O Rio Grande do Sul confirmou o primeiro caso de Influenza aviária de Alta Patogenicidade (IAAP) em aves de subsistência. O foco foi identificado no município de Coqueiros do Sul, no Noroeste do Estado, e confirmado na última sexta-feira (18) pelo Laboratório Federal de Defesa Agropecuária (LFDA), em Campinas (SP).

Foto: Divulgação

A suspeita foi atendida por equipes do Departamento de Vigilância e Defesa Sanitária Animal (DDA), da Secretaria da Agricultura, Pecuária, Produção Sustentável e Irrigação (Seapi), após notificação registrada em 14 de julho.
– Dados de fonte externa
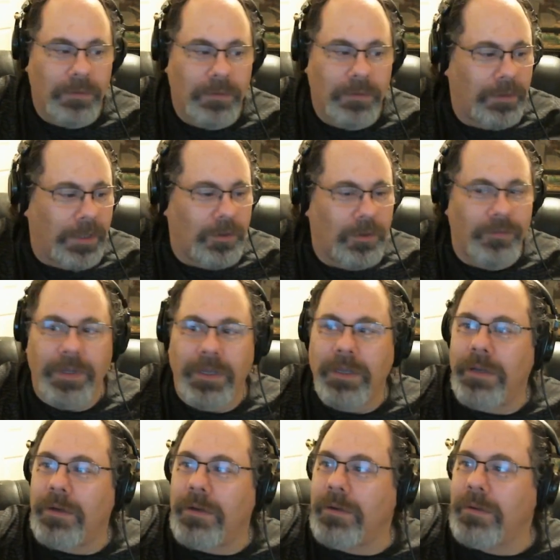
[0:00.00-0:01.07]
like over
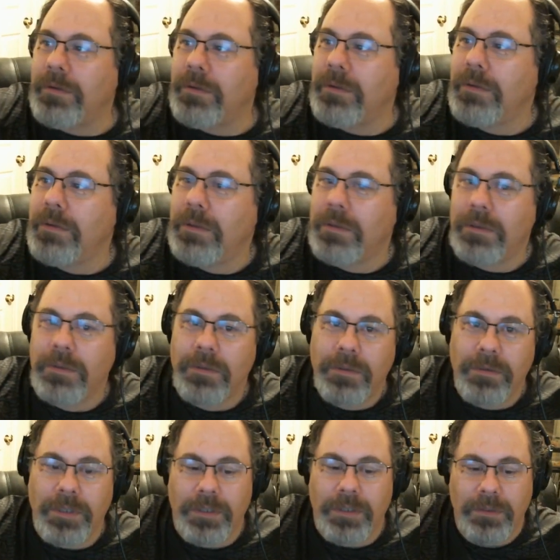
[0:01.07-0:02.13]
here,
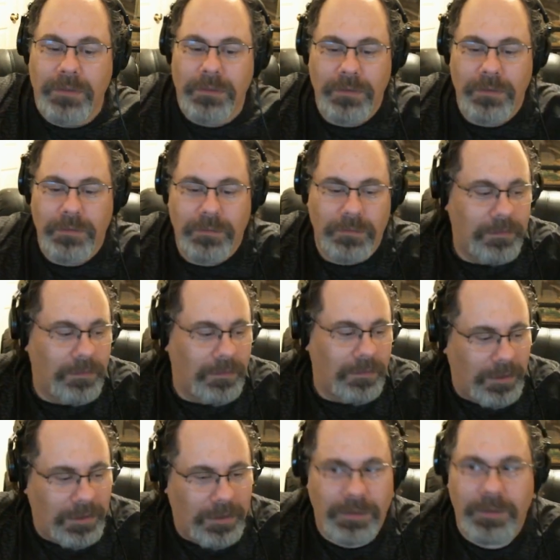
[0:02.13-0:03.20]
then
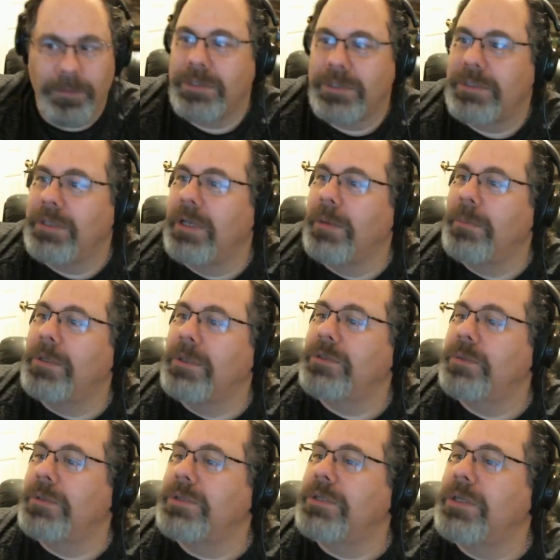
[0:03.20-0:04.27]
let me see. I'm going to
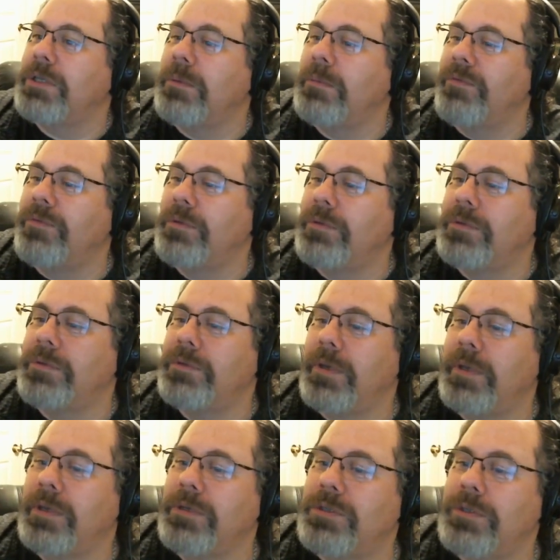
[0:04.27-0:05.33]
switch camera views so
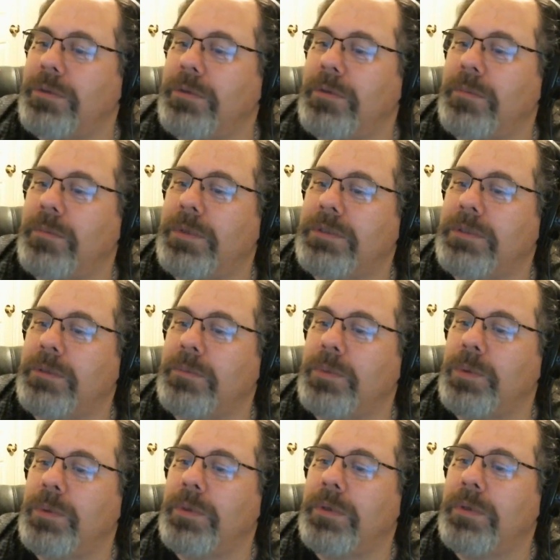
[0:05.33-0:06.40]
I can show you the mixing
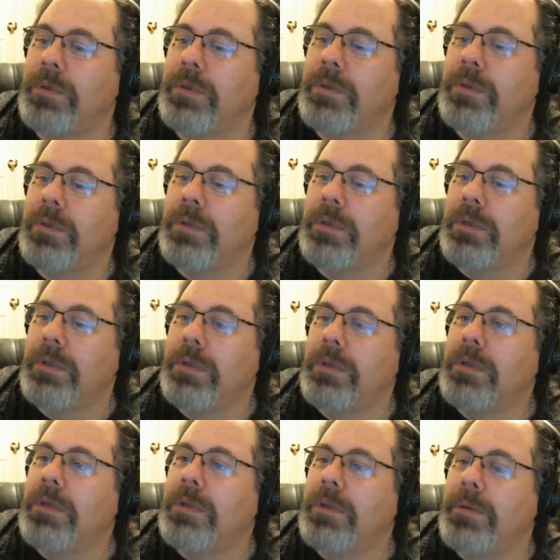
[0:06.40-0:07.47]
board,
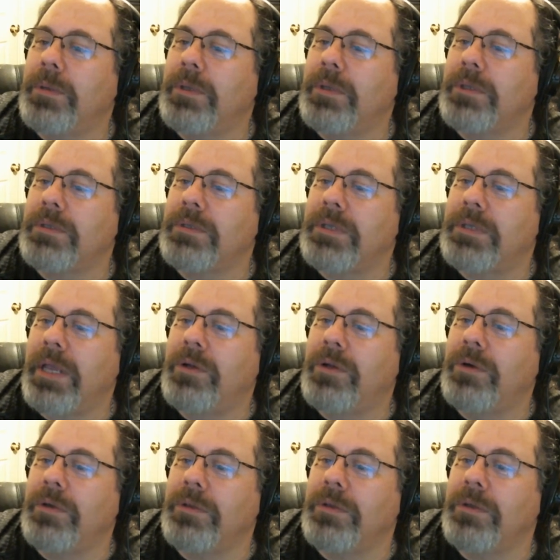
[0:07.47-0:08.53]
because I
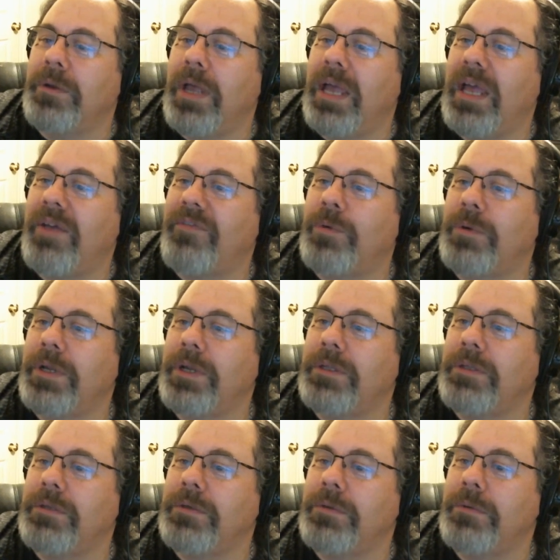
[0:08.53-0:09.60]
couldn't do half of what I
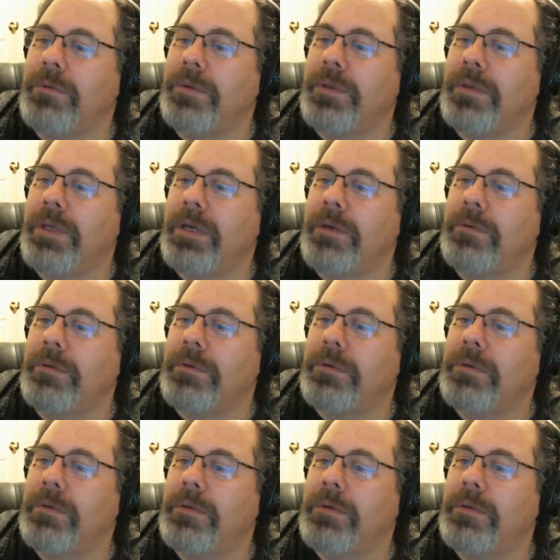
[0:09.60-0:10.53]
do without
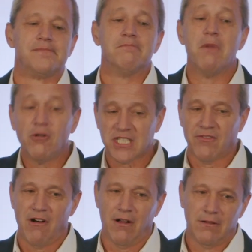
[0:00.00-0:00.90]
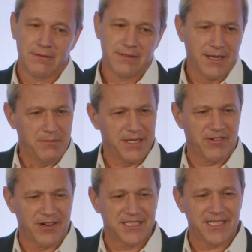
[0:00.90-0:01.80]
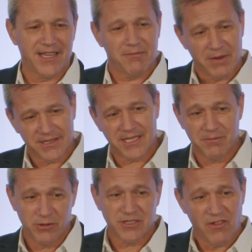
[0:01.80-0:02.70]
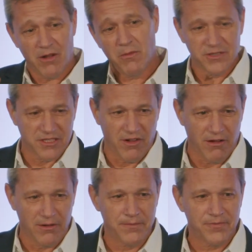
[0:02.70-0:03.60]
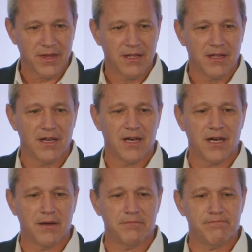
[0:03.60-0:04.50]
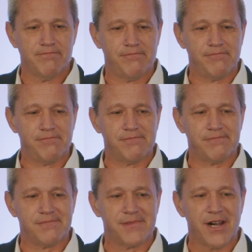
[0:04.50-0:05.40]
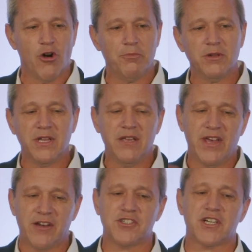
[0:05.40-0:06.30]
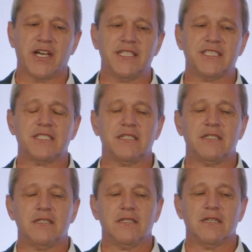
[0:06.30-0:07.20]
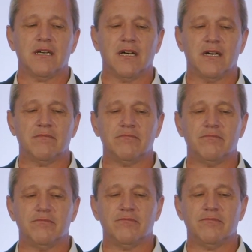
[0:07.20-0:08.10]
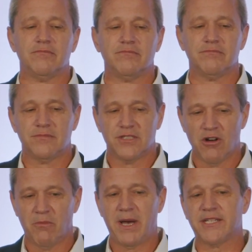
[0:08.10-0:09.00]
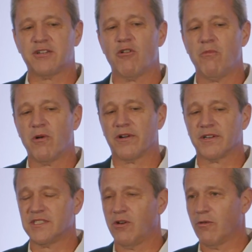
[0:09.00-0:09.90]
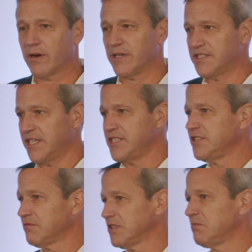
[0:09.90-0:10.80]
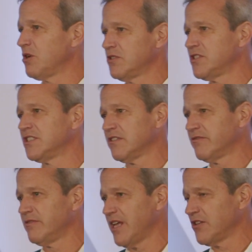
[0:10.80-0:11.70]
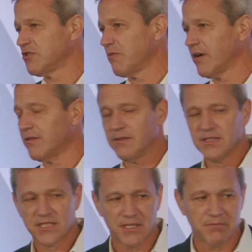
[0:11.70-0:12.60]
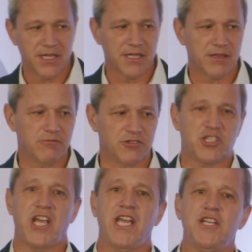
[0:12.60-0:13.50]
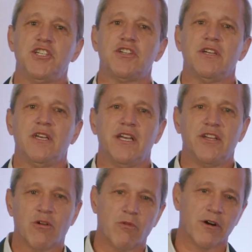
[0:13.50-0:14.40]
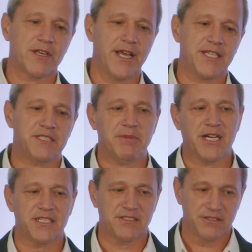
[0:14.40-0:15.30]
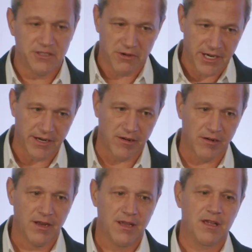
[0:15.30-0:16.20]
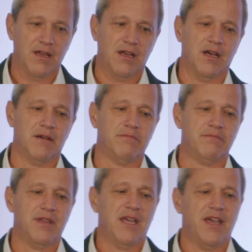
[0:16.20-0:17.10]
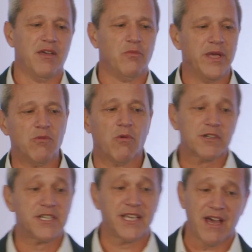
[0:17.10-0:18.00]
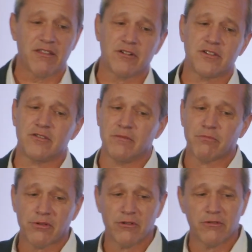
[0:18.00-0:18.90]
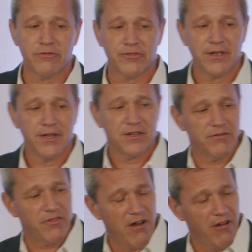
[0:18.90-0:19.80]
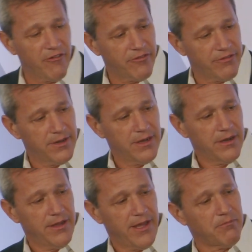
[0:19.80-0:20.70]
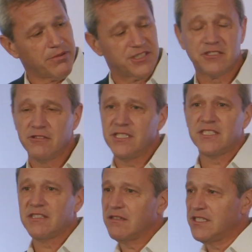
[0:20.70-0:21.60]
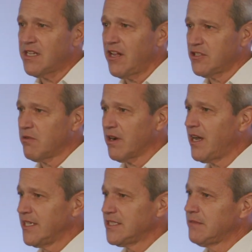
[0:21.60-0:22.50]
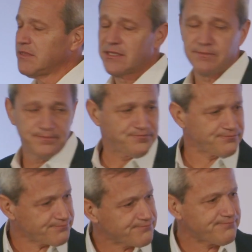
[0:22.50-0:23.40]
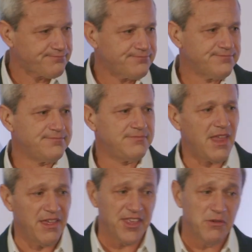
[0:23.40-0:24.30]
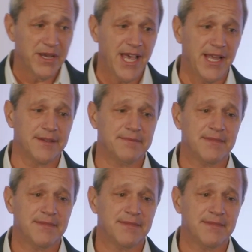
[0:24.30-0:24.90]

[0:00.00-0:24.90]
Most of all, I might have already said that, but I'll say most of all, I hope you leave energized to go back to your home organizations with some notions of knowledge aware. Something will change in your work days because you were here. And that we can work together to improve, to evolve, and pursue these knowledge aware concepts. I think we can.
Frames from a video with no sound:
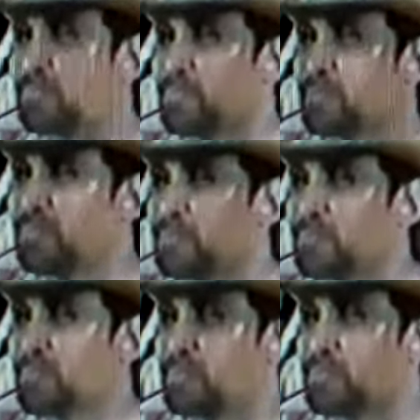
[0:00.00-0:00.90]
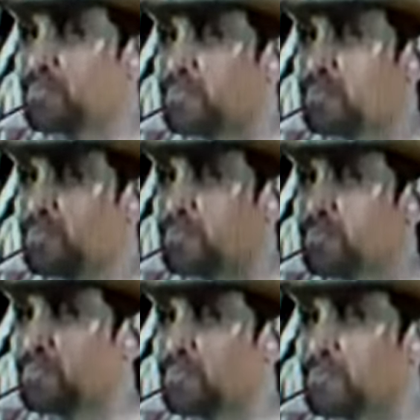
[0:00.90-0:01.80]
When she got there with her gold
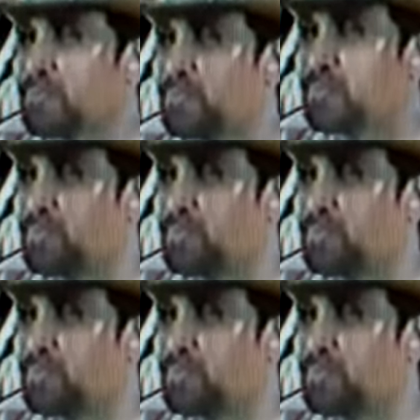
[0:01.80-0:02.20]
children,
As amostras coletadas foram encaminhadas ao laboratório de referência da Organização Mundial de Saúde Animal (OMSA), que confirmou a presença do vírus.

De acordo com a Seapi, o registro ocorreu em aves de fundo de quintal e não altera o status sanitário do Rio Grande do Sul e do Brasil em relação à influenza aviária de alta patogenicidade. Por isso, não há impacto sobre o comércio de produtos avícolas.

A secretaria também reforça que o consumo de carne de frango e ovos permanece seguro, uma vez que a doença não é transmitida por alimentos.

Como medida de contenção, o Serviço Veterinário Oficial do Rio Grande do Sul realizará inspeções em propriedades rurais e granjas localizadas em um raio de 10 quilômetros do foco, além de ações de vigilância epidemiológica e orientação aos produtores.

Foto: Divulgação/Seapi

A Influenza aviária é uma doença viral altamente contagiosa que acomete principalmente aves, embora também possa infectar mamíferos e, em situações raras, seres humanos.

A Seapi orienta que a população não manipule aves doentes ou mortas. Casos suspeitos, caracterizados por sinais respiratórios, alterações neurológicas ou mortalidade elevada e repentina, devem ser comunicados imediatamente ao Serviço Veterinário Oficial por meio das Inspetorias de Defesa Agropecuária ou dos canais oficiais da secretaria.